▶ **Problem requirements**
Pictures are to be left out, but please repeat each record exactly.

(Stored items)

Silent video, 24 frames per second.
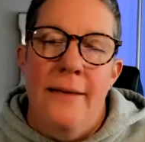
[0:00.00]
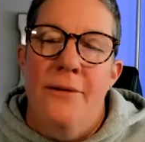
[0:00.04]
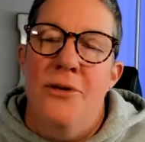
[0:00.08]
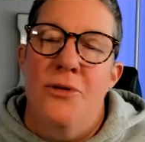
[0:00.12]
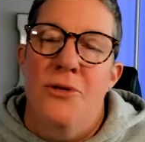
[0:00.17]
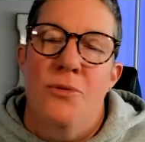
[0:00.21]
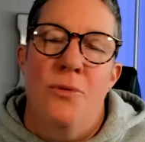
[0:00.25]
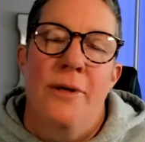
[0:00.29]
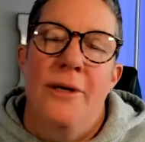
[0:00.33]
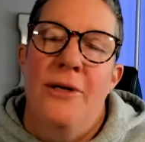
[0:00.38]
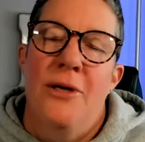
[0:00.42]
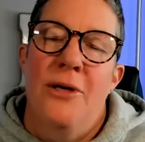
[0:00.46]
there's
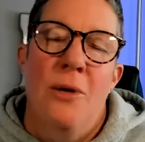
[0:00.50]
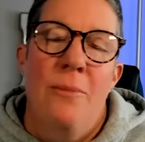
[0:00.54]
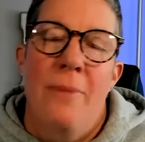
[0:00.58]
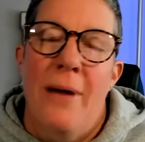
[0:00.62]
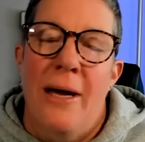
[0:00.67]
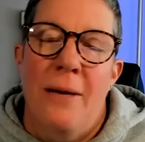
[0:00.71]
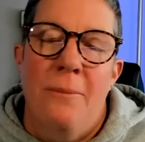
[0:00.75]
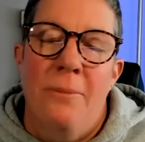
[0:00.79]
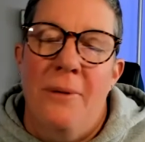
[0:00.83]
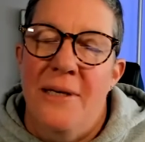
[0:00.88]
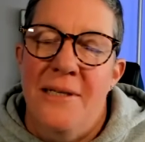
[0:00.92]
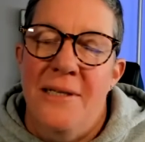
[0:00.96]
really no
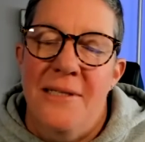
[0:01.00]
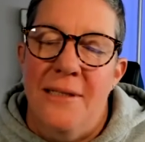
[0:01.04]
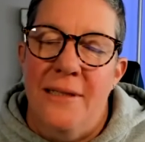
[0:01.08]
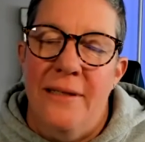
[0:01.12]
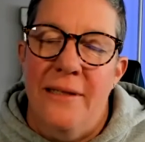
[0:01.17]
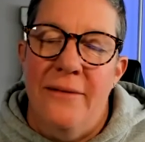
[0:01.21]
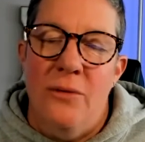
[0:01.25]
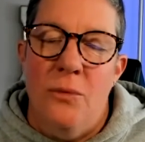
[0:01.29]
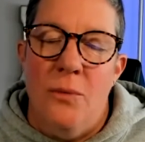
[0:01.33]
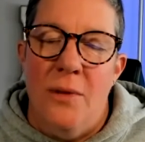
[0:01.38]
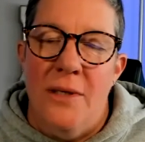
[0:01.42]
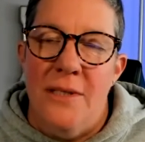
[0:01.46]
bad place to
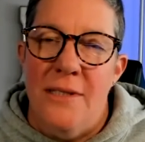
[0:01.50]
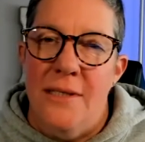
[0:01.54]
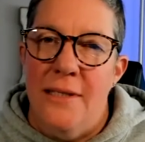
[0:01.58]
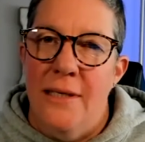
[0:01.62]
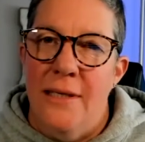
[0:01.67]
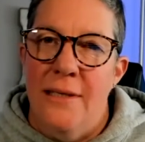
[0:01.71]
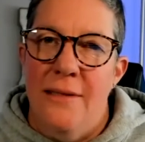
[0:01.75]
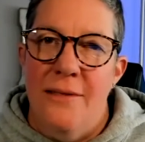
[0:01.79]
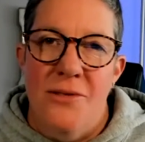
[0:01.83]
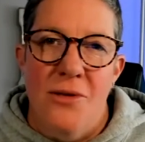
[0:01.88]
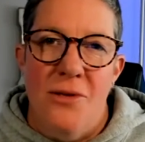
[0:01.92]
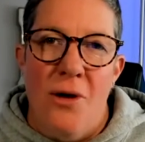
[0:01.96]
live in West Linn.
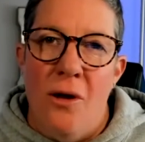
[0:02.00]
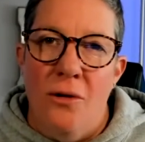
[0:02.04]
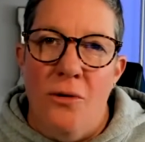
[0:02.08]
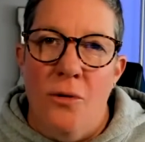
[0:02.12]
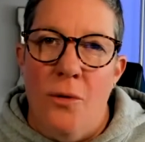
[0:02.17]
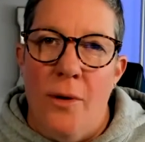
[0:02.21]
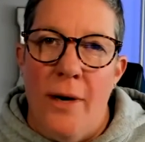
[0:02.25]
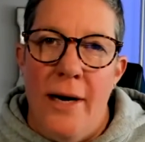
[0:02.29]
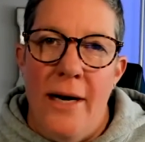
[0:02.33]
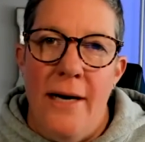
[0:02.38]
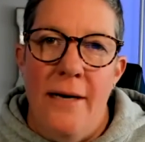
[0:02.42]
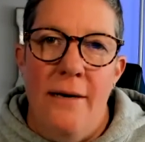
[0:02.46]
It's all
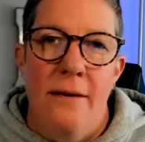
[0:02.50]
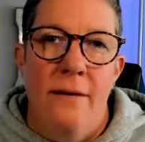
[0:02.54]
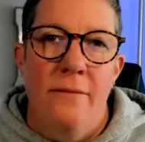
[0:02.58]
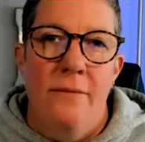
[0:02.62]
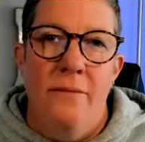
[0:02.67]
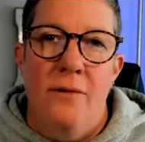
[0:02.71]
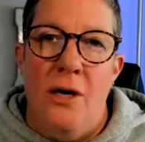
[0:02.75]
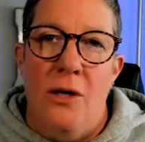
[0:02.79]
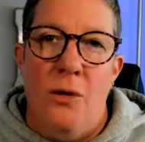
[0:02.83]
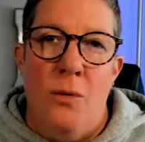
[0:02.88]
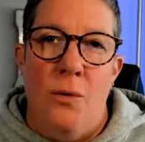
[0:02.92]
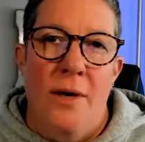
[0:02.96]
great. It's
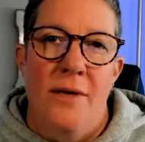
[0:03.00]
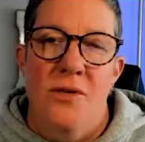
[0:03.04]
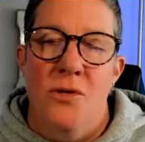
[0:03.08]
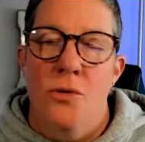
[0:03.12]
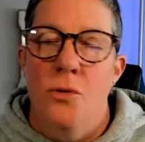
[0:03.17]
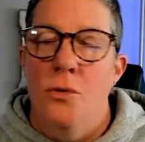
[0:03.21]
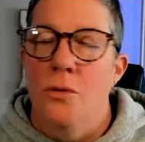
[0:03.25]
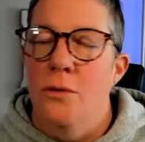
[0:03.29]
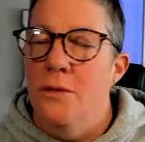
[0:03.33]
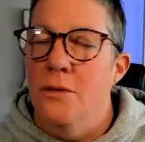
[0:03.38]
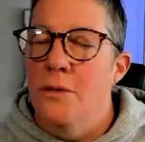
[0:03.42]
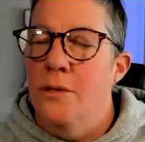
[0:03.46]
got great
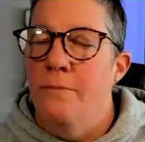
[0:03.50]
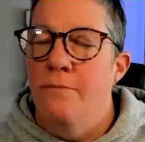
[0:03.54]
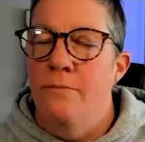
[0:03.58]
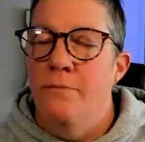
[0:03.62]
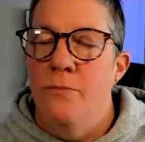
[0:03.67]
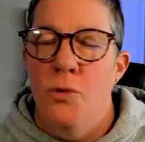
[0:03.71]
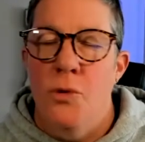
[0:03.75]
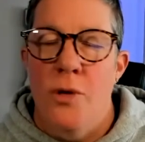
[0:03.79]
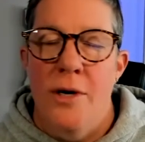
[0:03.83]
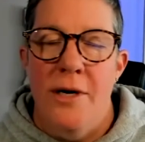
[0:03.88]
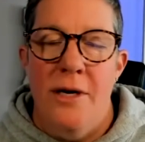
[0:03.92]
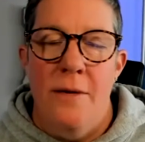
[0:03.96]
schools,
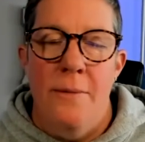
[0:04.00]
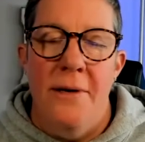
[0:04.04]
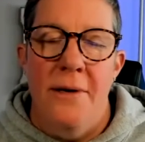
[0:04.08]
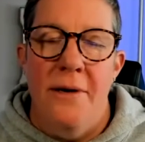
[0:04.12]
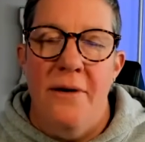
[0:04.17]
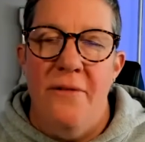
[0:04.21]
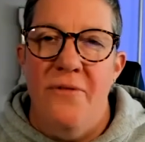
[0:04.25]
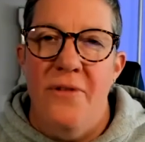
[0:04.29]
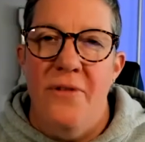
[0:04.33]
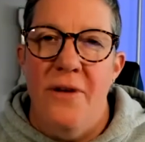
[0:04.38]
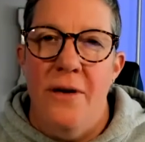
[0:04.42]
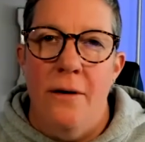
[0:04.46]
great community
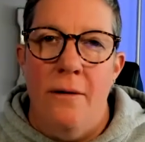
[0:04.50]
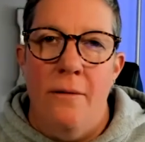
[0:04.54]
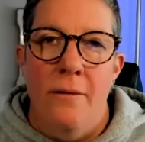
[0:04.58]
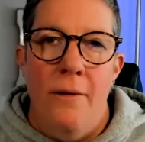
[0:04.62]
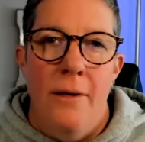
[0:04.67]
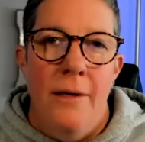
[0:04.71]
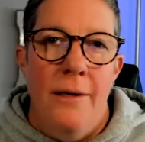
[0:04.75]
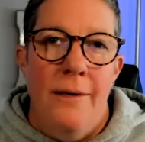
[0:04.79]
feel.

▶ **Exercise answer**
Silent video, 24 frames per second.
[0:00.00]
[0:00.04]
[0:00.08]
[0:00.12]
[0:00.17]
[0:00.21]
[0:00.25]
[0:00.29]
[0:00.33]
[0:00.38]
[0:00.42]
[0:00.46]
there's
[0:00.50]
[0:00.54]
[0:00.58]
[0:00.62]
[0:00.67]
[0:00.71]
[0:00.75]
[0:00.79]
[0:00.83]
[0:00.88]
[0:00.92]
[0:00.96]
really no
[0:01.00]
[0:01.04]
[0:01.08]
[0:01.12]
[0:01.17]
[0:01.21]
[0:01.25]
[0:01.29]
[0:01.33]
[0:01.38]
[0:01.42]
[0:01.46]
bad place to
[0:01.50]
[0:01.54]
[0:01.58]
[0:01.62]
[0:01.67]
[0:01.71]
[0:01.75]
[0:01.79]
[0:01.83]
[0:01.88]
[0:01.92]
[0:01.96]
live in West Linn.
[0:02.00]
[0:02.04]
[0:02.08]
[0:02.12]
[0:02.17]
[0:02.21]
[0:02.25]
[0:02.29]
[0:02.33]
[0:02.38]
[0:02.42]
[0:02.46]
It's all
[0:02.50]
[0:02.54]
[0:02.58]
[0:02.62]
[0:02.67]
[0:02.71]
[0:02.75]
[0:02.79]
[0:02.83]
[0:02.88]
[0:02.92]
[0:02.96]
great. It's
[0:03.00]
[0:03.04]
[0:03.08]
[0:03.12]
[0:03.17]
[0:03.21]
[0:03.25]
[0:03.29]
[0:03.33]
[0:03.38]
[0:03.42]
[0:03.46]
got great
[0:03.50]
[0:03.54]
[0:03.58]
[0:03.62]
[0:03.67]
[0:03.71]
[0:03.75]
[0:03.79]
[0:03.83]
[0:03.88]
[0:03.92]
[0:03.96]
schools,
[0:04.00]
[0:04.04]
[0:04.08]
[0:04.12]
[0:04.17]
[0:04.21]
[0:04.25]
[0:04.29]
[0:04.33]
[0:04.38]
[0:04.42]
[0:04.46]
great community
[0:04.50]
[0:04.54]
[0:04.58]
[0:04.62]
[0:04.67]
[0:04.71]
[0:04.75]
[0:04.79]
feel.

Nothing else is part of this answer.